Insieme ad un amico, mercoledì 27 dicembre un incontro inedito. Per andare a Gerace si possono scegliere diverse strade: quella più veloce, percorrere la super strada che congiunge Jonio e Tirreno, oppure quella più panoramica e bella, ma più lunga, dove si attraversano valli, colline, montagne, tra alberi, rocce e verde. Abbiamo scelto la via più comoda, e arrivati a Gerace, ci siamo fermati vicino ad una chiesa abbandonata, austera, si affaccia su un terrazzo in cui si ammira il mare Jonio, Locri, Siderno, Gioiosa Jonica. Accanto alla piccola chiesa un eremo, qui risiede Suor Mirella, ha voluto chiamarlo con il titolo Eremo dell’Unità. Incontra diverse persone, scrive le icone, dialoga con il mondo ortodosso ed ebraico, e dietro c’è una storia, un cammino, che l’ha fatta ritornare a Siderno, ricominciare, dopo tante vie percorse, forse la più difficile, ritornare alle origini. Qui siamo nel cuore del monachesimo, dove una volta gli eremiti e i monaci vivevano tra le grotte, e ancora si conservano ruderi, e qualcuno si dedica e si consacra a Dio. E’ certamente una chiamata, Dio ci vuole qui, ad essere seme, segno, in una terra fragile, sismica.
Dio abita questa terra, nascosto nel ventre delle montagne, nelle rocce, nel cuore dell’uomo, e c’è chi fa della solitudine l’incontro, l’offerta, una preghiera. Con Suor Mirella abbiamo parlato di Calabria, di società, di teologia, di ‘ndrangheta, di chiesa, di filosofia, di religioni.
Cosa mi ha colpito? I luoghi, la semplicità, l’ospitalità, e una donna pensante, sì, perché abbiamo parlato della donna in Calabria, della diffidenza del calabrese, della chiesa, della pastorale, della Parola di Dio, e poi ho chiesto un consiglio, ad una donna che è stata fuori ed è rientrata in Calabria, su un mio eventuale lavoro di ricerca sulla donna in Calabria.
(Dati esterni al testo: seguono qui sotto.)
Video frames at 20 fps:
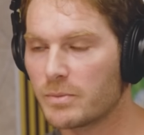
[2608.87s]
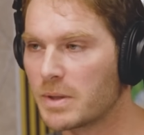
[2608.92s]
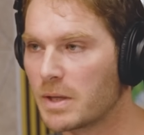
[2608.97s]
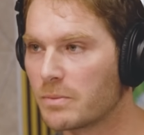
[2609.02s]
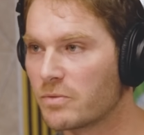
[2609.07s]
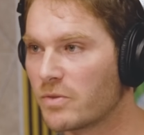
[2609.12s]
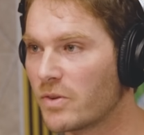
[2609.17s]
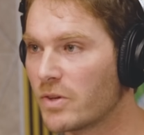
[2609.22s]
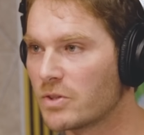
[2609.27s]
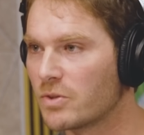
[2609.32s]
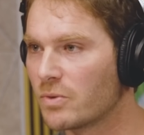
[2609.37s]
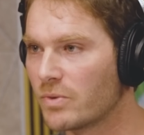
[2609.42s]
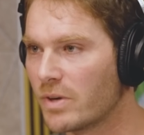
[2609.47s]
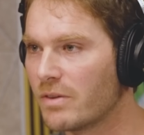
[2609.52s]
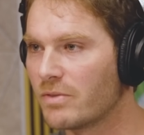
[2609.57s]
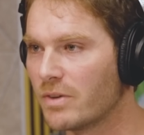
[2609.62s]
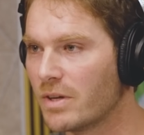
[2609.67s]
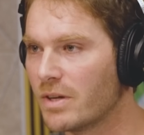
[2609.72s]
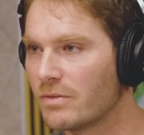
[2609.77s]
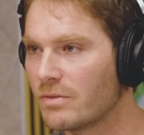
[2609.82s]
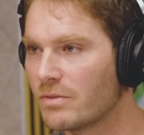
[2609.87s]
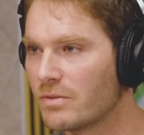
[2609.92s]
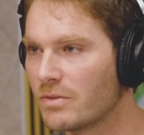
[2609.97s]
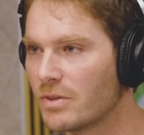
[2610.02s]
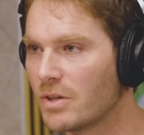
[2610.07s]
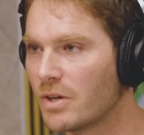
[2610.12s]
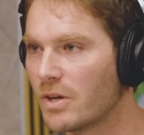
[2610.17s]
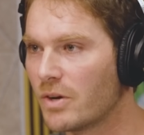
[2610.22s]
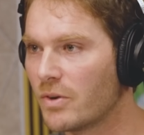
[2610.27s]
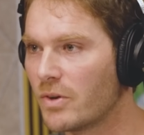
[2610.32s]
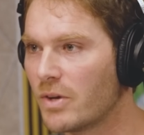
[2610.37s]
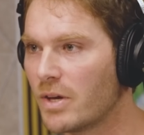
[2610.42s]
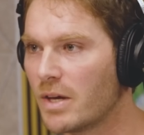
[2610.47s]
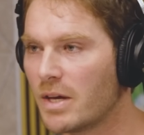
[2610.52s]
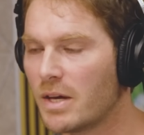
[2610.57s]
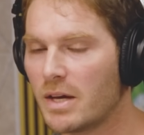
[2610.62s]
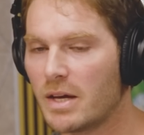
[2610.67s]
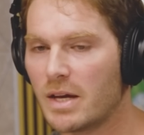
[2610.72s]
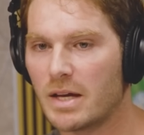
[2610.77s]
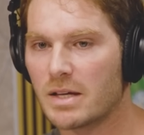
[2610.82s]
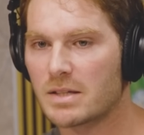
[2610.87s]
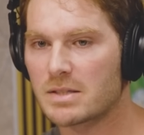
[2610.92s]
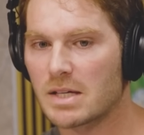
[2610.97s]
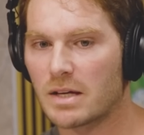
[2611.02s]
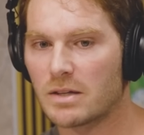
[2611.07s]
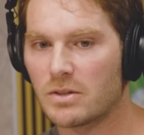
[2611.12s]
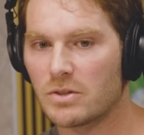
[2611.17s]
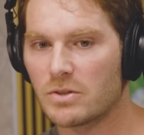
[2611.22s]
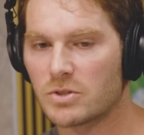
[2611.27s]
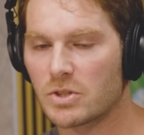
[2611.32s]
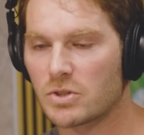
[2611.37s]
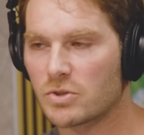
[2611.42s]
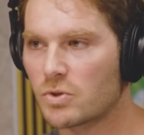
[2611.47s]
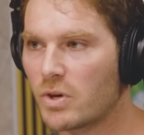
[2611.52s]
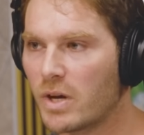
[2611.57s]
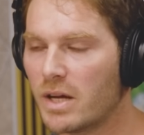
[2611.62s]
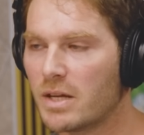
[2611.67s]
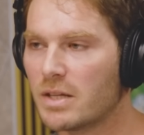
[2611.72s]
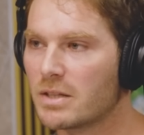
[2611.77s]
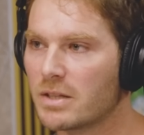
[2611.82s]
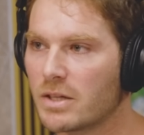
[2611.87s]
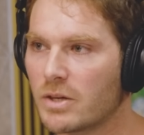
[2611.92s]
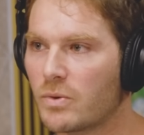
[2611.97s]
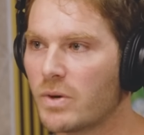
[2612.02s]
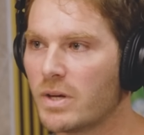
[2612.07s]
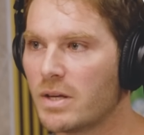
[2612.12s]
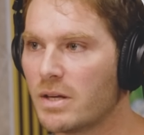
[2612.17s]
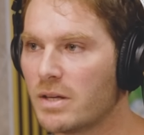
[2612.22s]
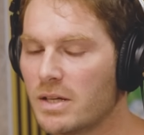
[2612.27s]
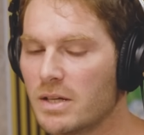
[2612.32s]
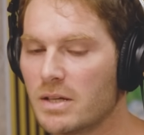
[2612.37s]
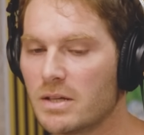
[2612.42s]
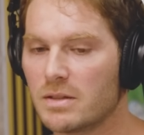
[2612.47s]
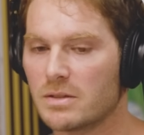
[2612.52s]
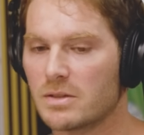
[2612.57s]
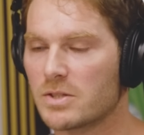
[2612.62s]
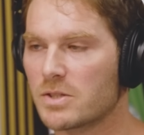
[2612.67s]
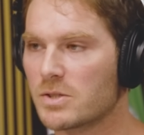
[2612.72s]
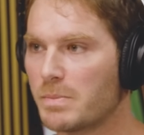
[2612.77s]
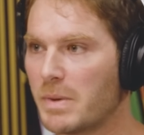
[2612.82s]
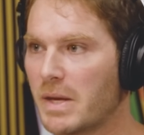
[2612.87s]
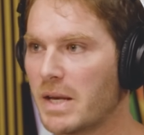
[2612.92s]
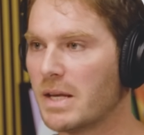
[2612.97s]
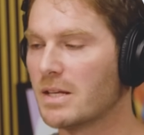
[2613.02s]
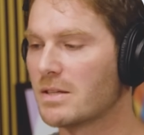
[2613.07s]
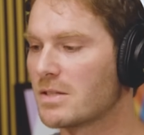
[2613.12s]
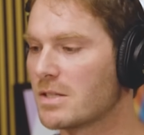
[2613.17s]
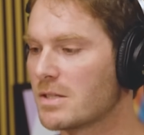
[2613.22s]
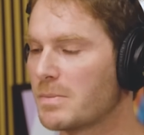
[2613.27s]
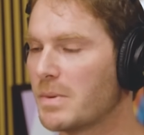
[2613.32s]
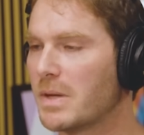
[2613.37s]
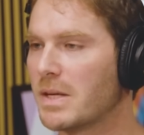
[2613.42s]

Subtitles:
It becomes very derivative, It's like you're just creating liquidity to spin it.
Quello che spesso mi domando è: perché restare in Calabria? Cosa c’è di bello qui? E’ una terra misteriosa, magica, con la pesantezza di un passato difficile delle persone, e che oggi fa fatica ad esprime un pensiero, oppure, lo esprime ma è sottoterra, come i monaci e gli eremiti che abitano questa terra, a viverla con amore, ed è questo il nocciolo dello stare in Calabria.
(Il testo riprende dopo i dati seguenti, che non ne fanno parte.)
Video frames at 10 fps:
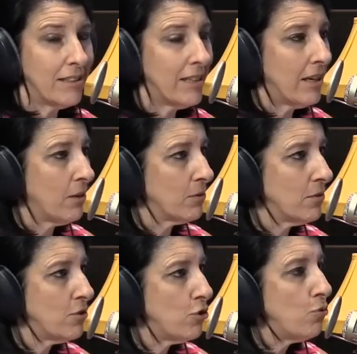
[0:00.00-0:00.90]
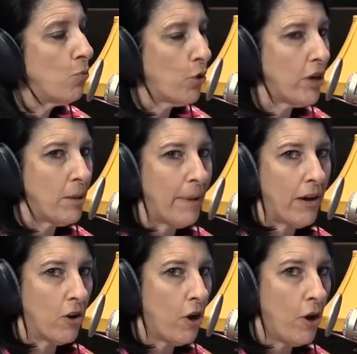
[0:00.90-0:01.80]
you know, too worried
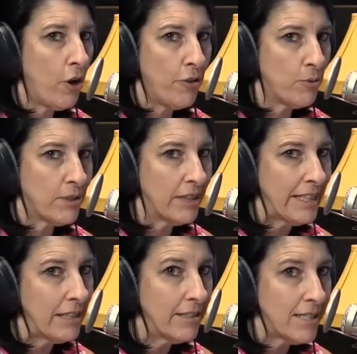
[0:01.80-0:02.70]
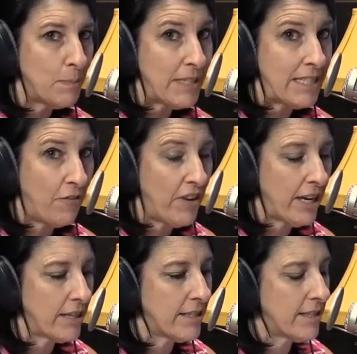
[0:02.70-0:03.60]
about all those little
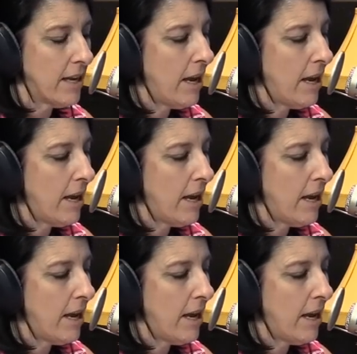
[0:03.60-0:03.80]
specifics.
Cosa mi ha insegnato questo incontro inedito? Imparare a guardare, con occhi aperti, senza indifferenza, e imparare l’arte difficile dell’ascolto. Scrive il filosofo e teologo Vito Mancuso, “Occorre imparare ad ascoltare per evolvere, mentre siamo sempre più egoriferiti e sordi agli stimoli. Noi siamo come suoni, ma possiamo diventare musica e per farlo dobbiamo accordarci con gli altri”.